Problem statement -> Set out the records below again exactly; skip the images.

Task input ->
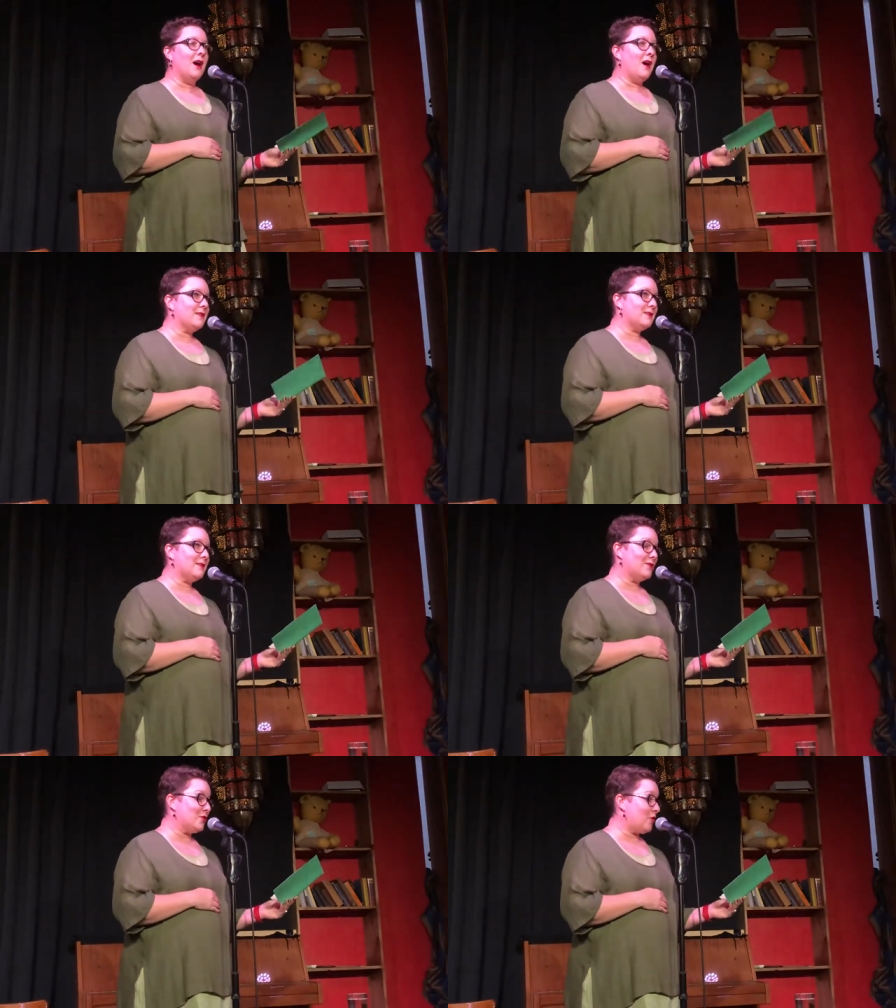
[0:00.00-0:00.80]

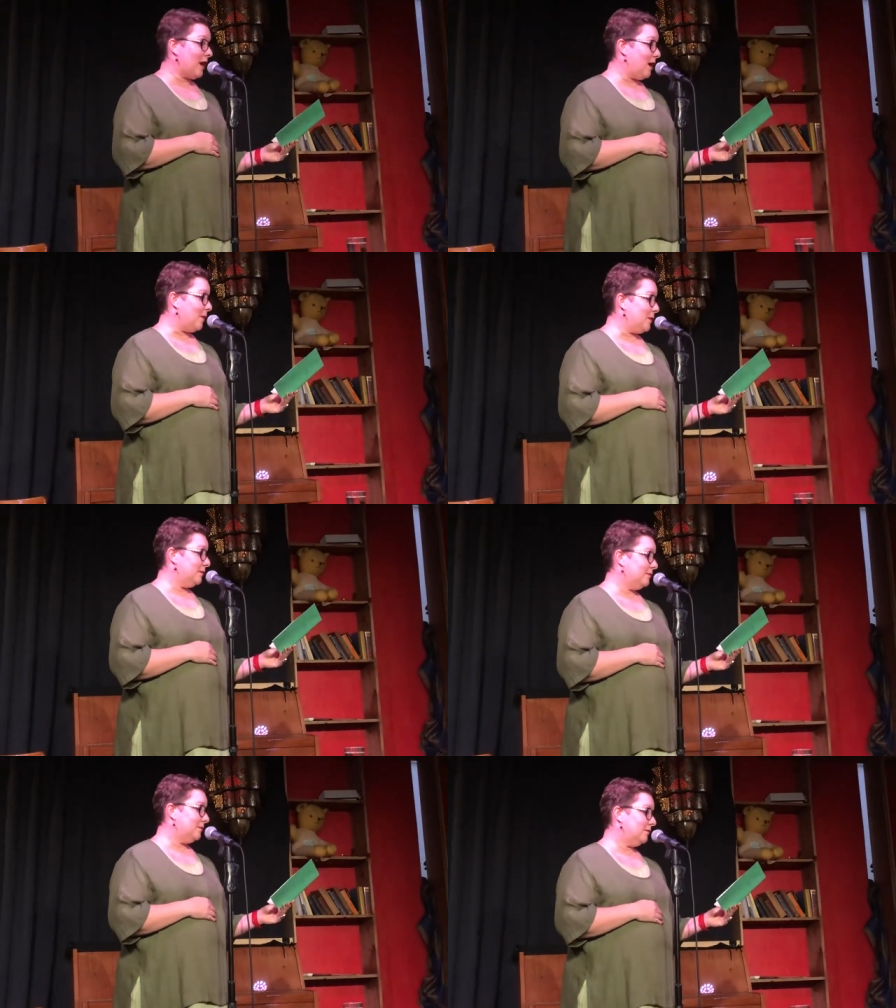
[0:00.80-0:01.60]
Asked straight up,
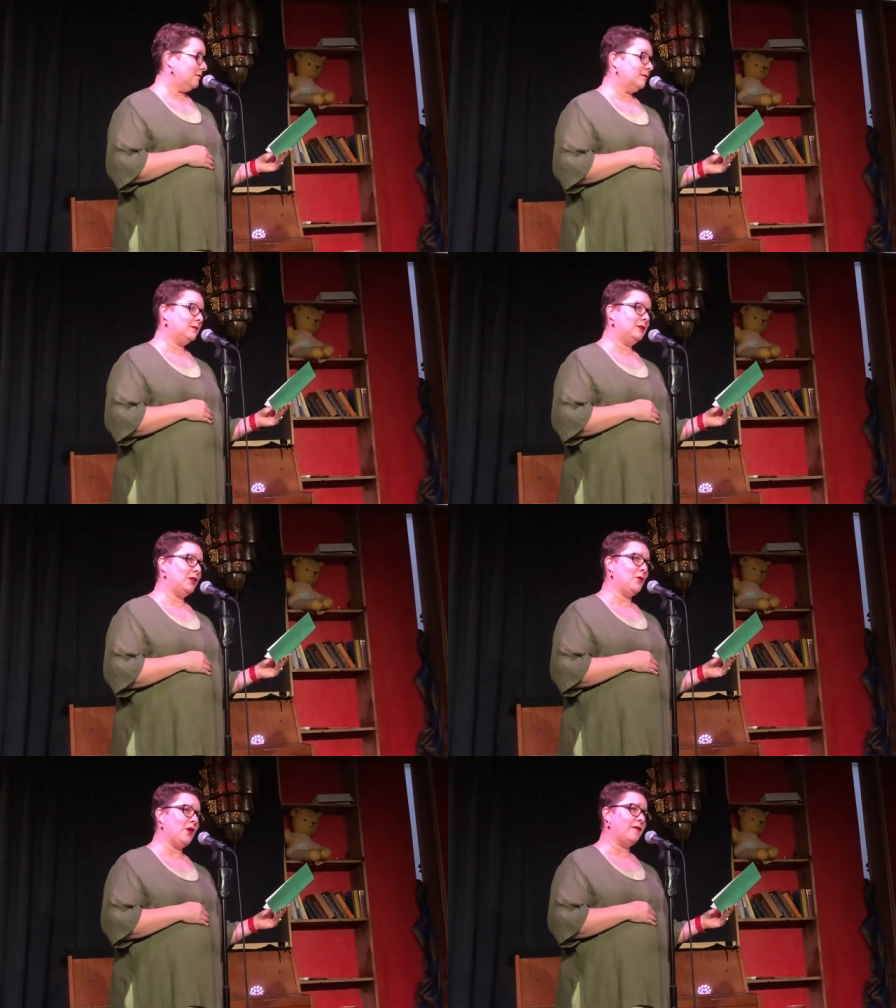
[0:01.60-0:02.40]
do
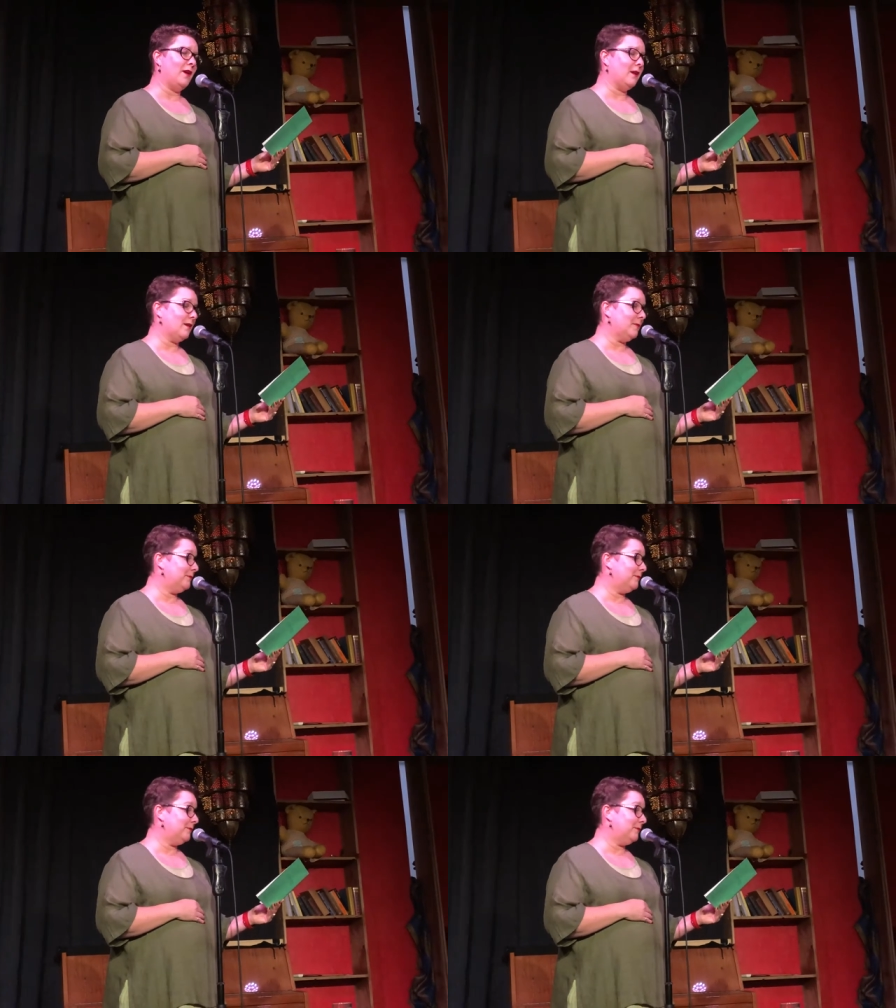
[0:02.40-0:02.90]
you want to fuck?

Response ->
[0:00.00-0:00.80]

[0:00.80-0:01.60]
Asked straight up,
[0:01.60-0:02.40]
do
[0:02.40-0:02.90]
you want to fuck?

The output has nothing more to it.